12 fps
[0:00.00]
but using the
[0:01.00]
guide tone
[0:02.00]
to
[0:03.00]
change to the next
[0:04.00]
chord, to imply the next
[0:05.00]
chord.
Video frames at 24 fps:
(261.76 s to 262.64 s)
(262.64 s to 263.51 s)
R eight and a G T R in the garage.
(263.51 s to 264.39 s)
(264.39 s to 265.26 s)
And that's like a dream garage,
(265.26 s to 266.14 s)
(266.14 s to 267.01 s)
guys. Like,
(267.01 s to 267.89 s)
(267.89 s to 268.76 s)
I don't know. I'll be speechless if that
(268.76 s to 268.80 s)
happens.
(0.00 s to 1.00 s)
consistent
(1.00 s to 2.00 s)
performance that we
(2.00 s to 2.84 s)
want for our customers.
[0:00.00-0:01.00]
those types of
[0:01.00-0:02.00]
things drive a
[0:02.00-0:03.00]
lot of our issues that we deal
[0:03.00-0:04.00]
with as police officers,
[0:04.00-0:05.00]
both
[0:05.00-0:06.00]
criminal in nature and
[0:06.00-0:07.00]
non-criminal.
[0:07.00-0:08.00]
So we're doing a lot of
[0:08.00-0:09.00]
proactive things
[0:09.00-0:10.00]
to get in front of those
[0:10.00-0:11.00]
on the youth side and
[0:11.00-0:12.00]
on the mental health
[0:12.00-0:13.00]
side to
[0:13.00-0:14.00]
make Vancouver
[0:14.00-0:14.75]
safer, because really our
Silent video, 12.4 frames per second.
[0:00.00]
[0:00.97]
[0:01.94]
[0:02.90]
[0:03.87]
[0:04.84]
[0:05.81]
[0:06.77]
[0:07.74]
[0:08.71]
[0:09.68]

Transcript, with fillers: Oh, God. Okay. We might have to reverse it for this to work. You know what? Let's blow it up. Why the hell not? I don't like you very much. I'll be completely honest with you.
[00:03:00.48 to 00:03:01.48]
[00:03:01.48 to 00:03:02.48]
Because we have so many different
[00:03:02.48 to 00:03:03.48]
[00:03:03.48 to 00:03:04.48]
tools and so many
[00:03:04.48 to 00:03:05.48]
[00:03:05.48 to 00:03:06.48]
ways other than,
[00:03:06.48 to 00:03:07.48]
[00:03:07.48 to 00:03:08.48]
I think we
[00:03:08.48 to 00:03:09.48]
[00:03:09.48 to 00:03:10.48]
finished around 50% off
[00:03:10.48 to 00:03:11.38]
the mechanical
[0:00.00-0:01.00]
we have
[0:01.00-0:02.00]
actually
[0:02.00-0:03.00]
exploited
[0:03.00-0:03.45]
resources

□ □ □ □ □

The task: From the entries above, work out how many lines include "frames"; the number is the only answer wanted.

Task solution: 2